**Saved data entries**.

+++

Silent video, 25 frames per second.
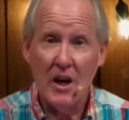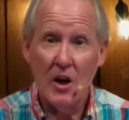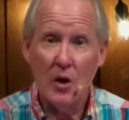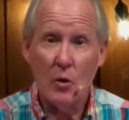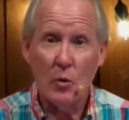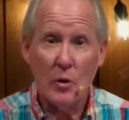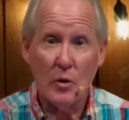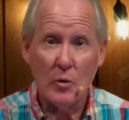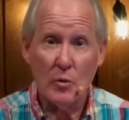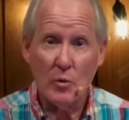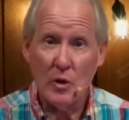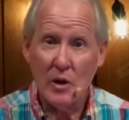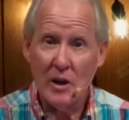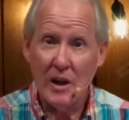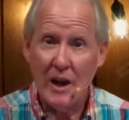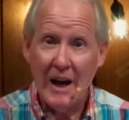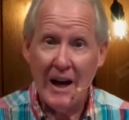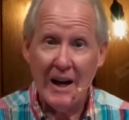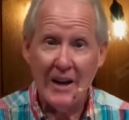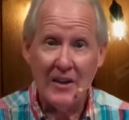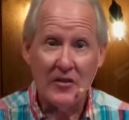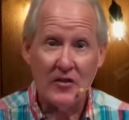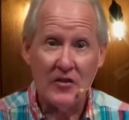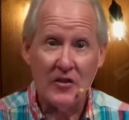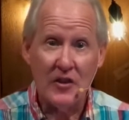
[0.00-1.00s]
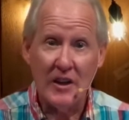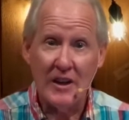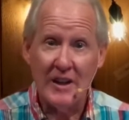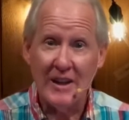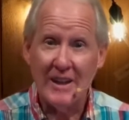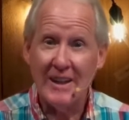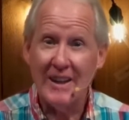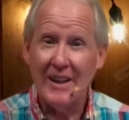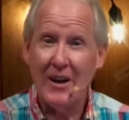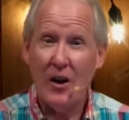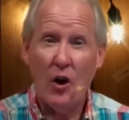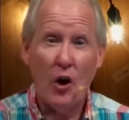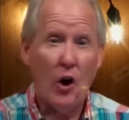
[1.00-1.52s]
we realize that
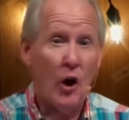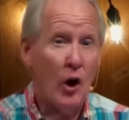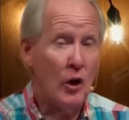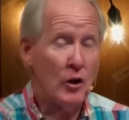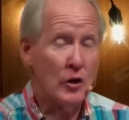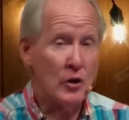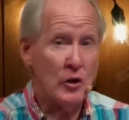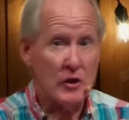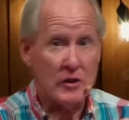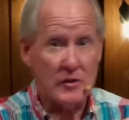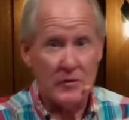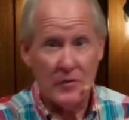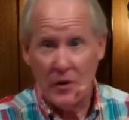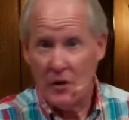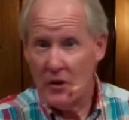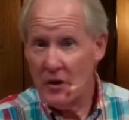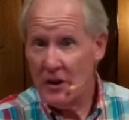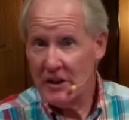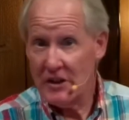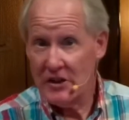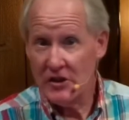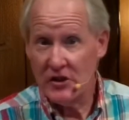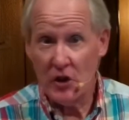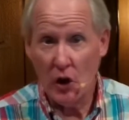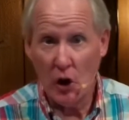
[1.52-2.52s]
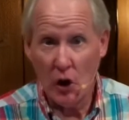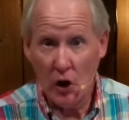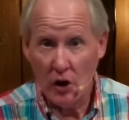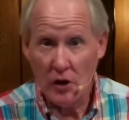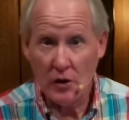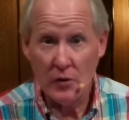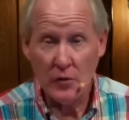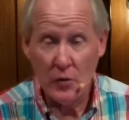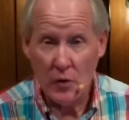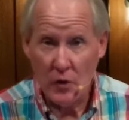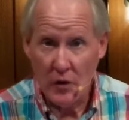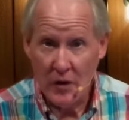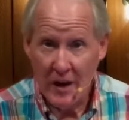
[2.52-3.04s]
all looked very dark
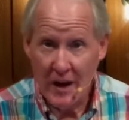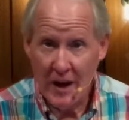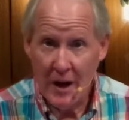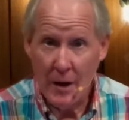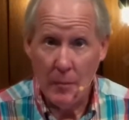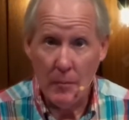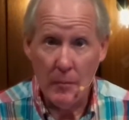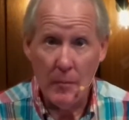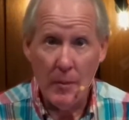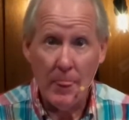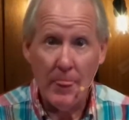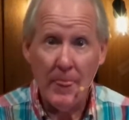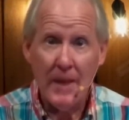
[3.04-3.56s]
for them,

+++

**Task**. Above are records to transcribe exactly; leave their pictures out.

**Solved exercise**.
Silent video, 25 frames per second.
[0.00-1.00s]
[1.00-1.52s]
we realize that
[1.52-2.52s]
[2.52-3.04s]
all looked very dark
[3.04-3.56s]
for them,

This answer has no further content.